In early July, UEC Rostec—a Moscow engine-maker—delivered to Severnaya Verf shipyard in St. Petersburg a massive M55R marine engine.
The M55R, which combines a gas turbine, a diesel engine and a gearbox, is one of two units destined for installation in the new Russian navy frigate Admiral Isakov.
The installation is a big deal for the Russian fleet. It’s further evidence that, slowly but surely, Russian industry is building up the expertise and capacity to produce combined-diesel-and-gas engines for large warships.
Ukrainian industry used to build CODAG powerplants for the Russian fleet. But Kiev understandably cut off the supply after Russia’s 2014 invasion of Ukraine’s Crimean Peninsula.
Since then, the Russians have struggled to acquire large CODAG marine engines. The M55Rs are, at present, the best Russian industry can do—and supply is limited. The Russians have had better luck producing strictly diesel engines, but diesel isn’t the best fuel for a front-line combatant that frequently needs to sprint.

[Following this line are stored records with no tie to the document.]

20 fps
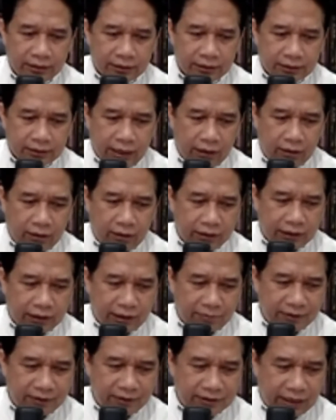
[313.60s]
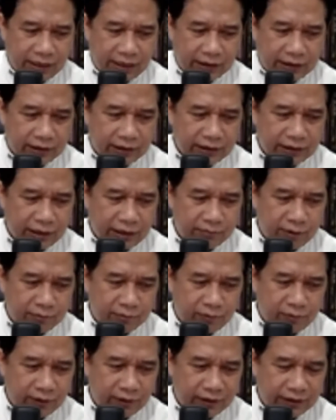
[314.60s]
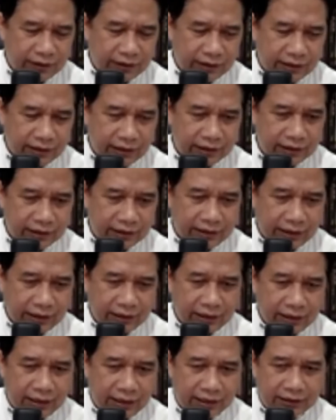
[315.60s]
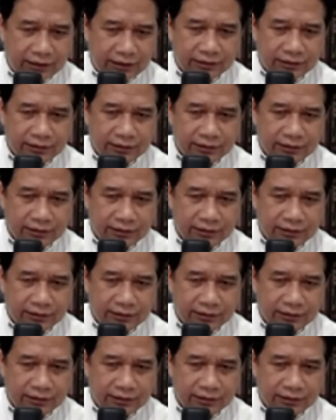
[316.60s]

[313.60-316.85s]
kalau kita bicara tentang perpolitikan kita ya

So far UEC Rostec has provided M55Rs for two of the navy’s new 5,400-ton-displacement Admiral Gorshkov-class frigates. Admiral Golovko, the first to get M55Rs back in 2018, launched in 2020. Check the math. That’s one new warship roughly every four years with Russian-made engines.

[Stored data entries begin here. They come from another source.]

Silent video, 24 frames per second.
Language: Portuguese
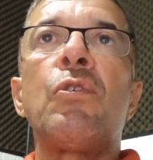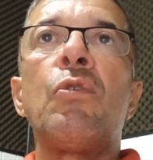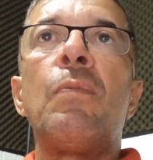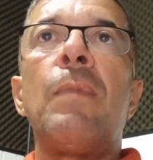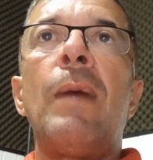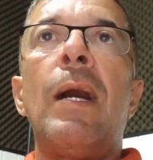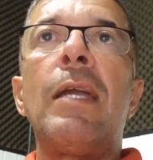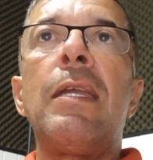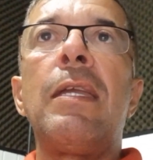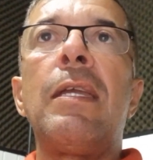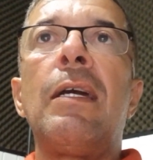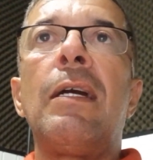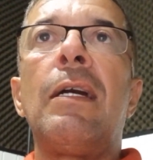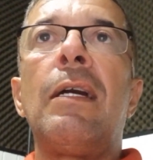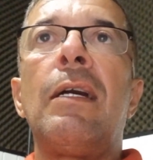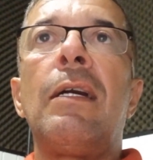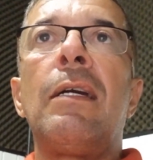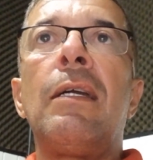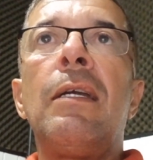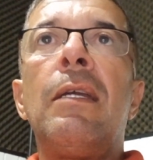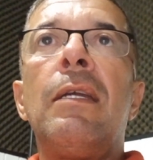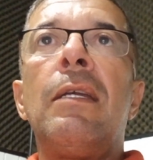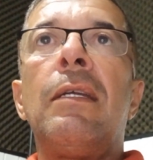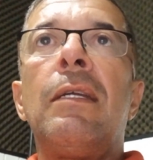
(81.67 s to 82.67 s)
o
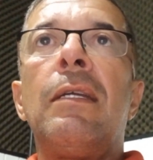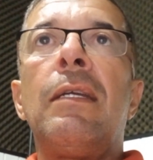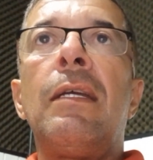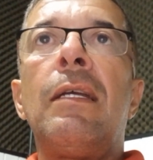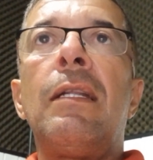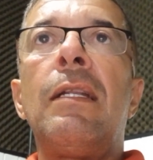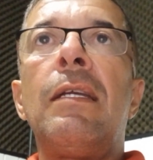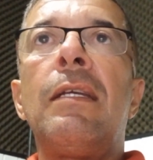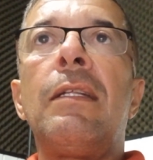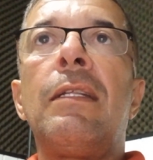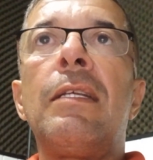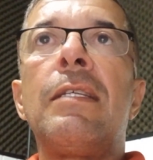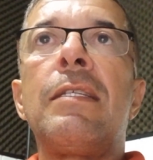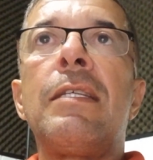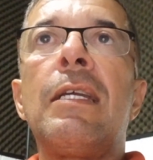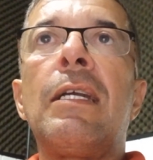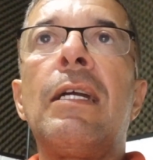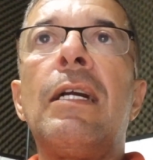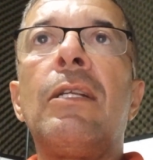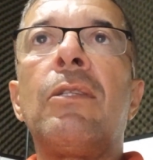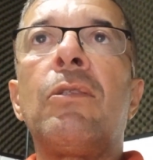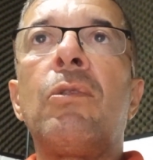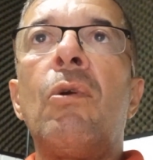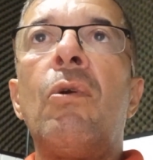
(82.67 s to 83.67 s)
Bahia ele
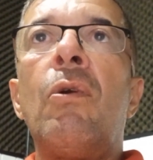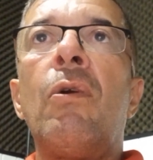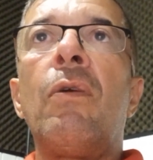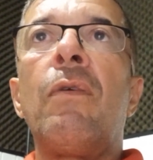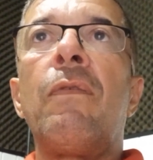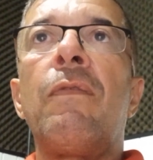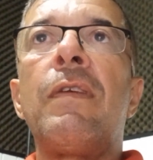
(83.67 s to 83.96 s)
desencantou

Marine propulsion is hard. Ships are big and complex and they must contend with sometimes brutal conditions. Rough seas. Extreme temperatures. Corrosion. That has obvious implications for their powerplants.
Western industry long has excelled at building marine engines, but still it’s common for entire classes of Western warships to suffer crippling propulsion problems. Take, for instance, the 17 ships in the Freedom sub-class of the U.S. Navy’s Littoral Combat Ship.

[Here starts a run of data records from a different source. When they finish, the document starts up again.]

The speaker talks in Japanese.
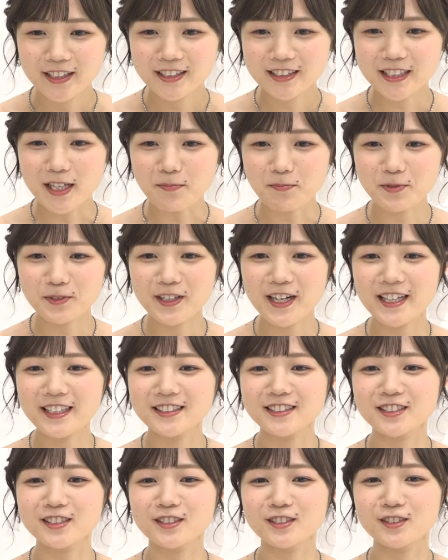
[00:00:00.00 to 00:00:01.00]

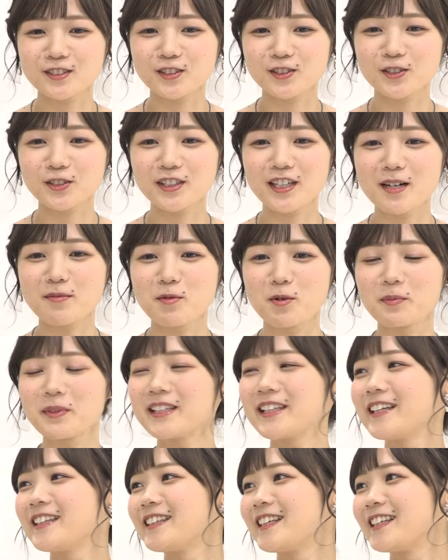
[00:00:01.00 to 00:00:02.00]
サプライズするかもみ
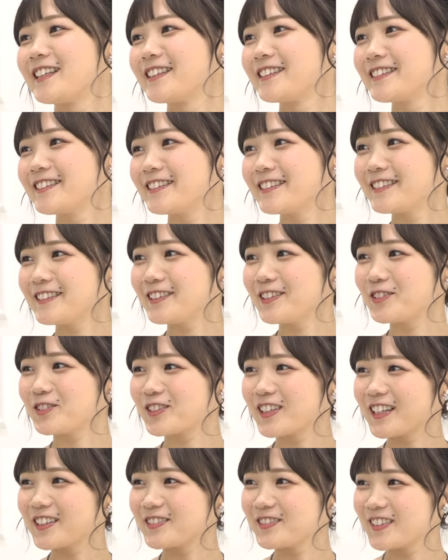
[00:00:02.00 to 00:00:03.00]
たいな予
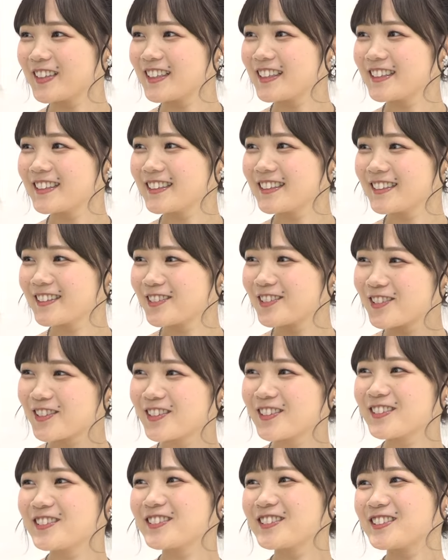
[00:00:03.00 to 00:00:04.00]
感は
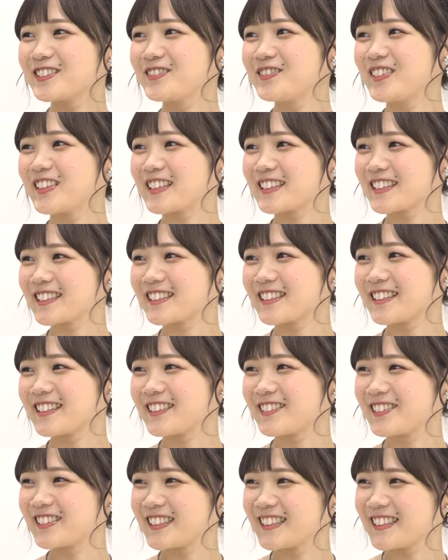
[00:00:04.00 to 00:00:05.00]
心の準備はさせ
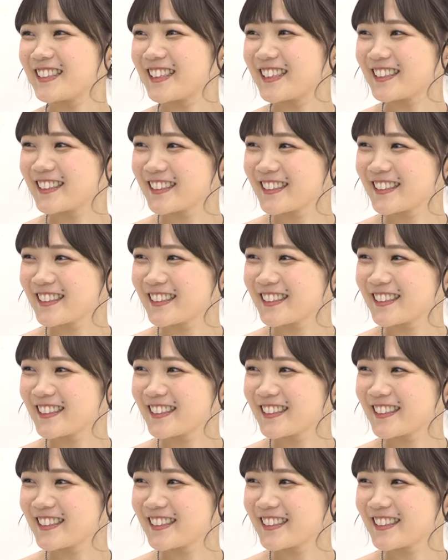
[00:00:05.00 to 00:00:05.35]
てほしいで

Design flaws in the Freedoms’ CODAG powerplants—specifically, their German-made combining gears—have stranded ships at sea, cut short deployments and compelled the Navy to ask Congress for permission to decommission, decades early, some of the 3,000-ton-displacement vessels.
So it should come as no surprise that it’s taken Russian industry nearly a decade to spin up its own CODAG engine production. And it also should come as no surprise if there are hidden flaws in the M55R.
We won’t know until more of the frigates hit the water. UEC Rostec and Severnaya Verf have signed a contract to equip two more frigates—Admiral Yumashev and Admiral Spiridonov—with two M55Rs apiece.
But propelling a 5,400-ton frigate is one thing. Moving a 60,000-ton aircraft carrier through the water is quite another. “Frigates and corvettes—they are the biggest types of warships that Russia is capable of producing in the face of the engine challenge,” explained Pavel Luzin, an independent expert on the Russian military.